Every time you delete one or several pages, document version is incremented by one. For instance if document Invoice-X56.pdf currently has four pages and the document latest version is version 1, then, after deleting one page - document latest version will be 2. Thus document's version 1 has all four pages and document version 2 has three pages:
Out of order pages occur very often during scanning process. Papermerge empowers users to change pages order within the document.
For instance, in figure below you can see that pages 2 and 4 are out of place. To correct pages' order use drag 'n drop. For example grab page 2 and drop it in correct position, and then do same thing with page 3:
For these changes to take effect you need to click 'Apply Changes' button.
Document pages reorder will only be saved when you click 'Apply Changes'
Similarly to deleting pages, every time you save new pages order, document version will be incremented (i.e. advanced by one).
Often scanned pages are upside down or maybe rotated 90° (degrees). In order to
quickly fix that, select one or multiple pages you want to rotate and then
Right Click --> Rotate --> 180° CCW (or 90°
CW, 90° CCW depending on your specific case):
CW stand for clockwise. CCW stands for counter-clockwise.

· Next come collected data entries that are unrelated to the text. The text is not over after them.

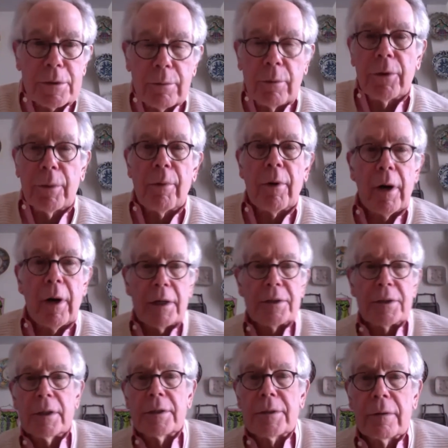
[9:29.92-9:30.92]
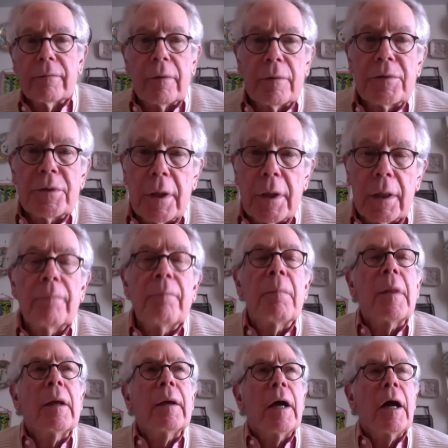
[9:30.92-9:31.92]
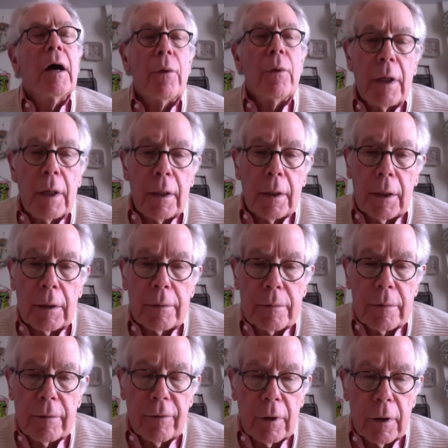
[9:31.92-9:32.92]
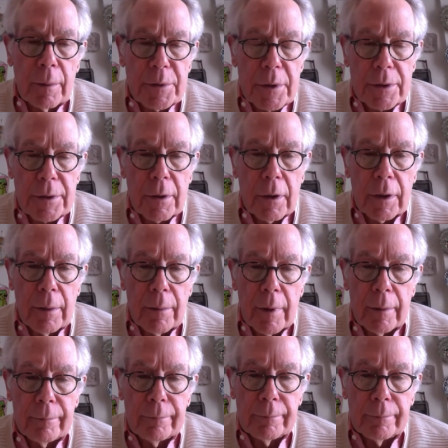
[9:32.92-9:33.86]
through the process of seeing how he develops his argument.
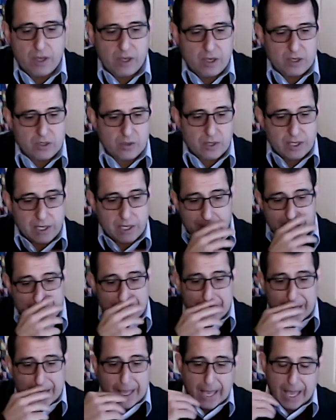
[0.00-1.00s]
So
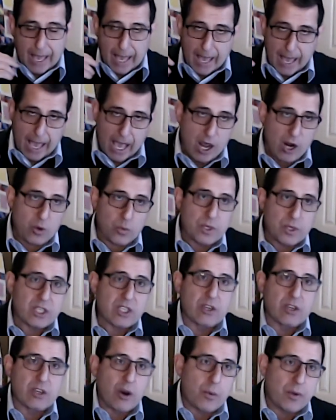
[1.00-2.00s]
again, how do we
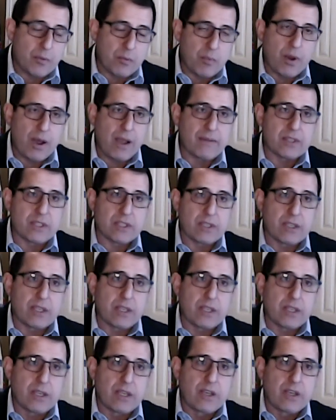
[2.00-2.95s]
start with privacy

Similarly to page deletion and page ordering, every time you rotate a page, document version will be incremented (i.e. advanced by one).
After page rotation you have to re-run OCR for the document. It is because if page was upside down when ingested, the OCR operation won't make sense of it and thus won't be able to extract text (and then index) from that page. After you have manually fixed the page (by correctly rotating it) - OCR will be able to extract and index page's contented.
Move (Document to Document)
You can move one, multiple or even all strayed pages from one document (source) to another (target). If you choose to move all documents from the source - the source will be deleted, because it does not make sense to have "document with zero pages".
When moving pages between documents you will be prompted to choose between two different move strategies:
- Replace target
- Append to target
The outcome between replace vs append strategies is illustrated below:
The difference is outcome of the B.pdf (target). With replace strategy, the document B.pdf ended up having two pages (which replaced previous ones), while with append strategy the document B.pdf ended up with four pages as source pages were appened to the existing ones.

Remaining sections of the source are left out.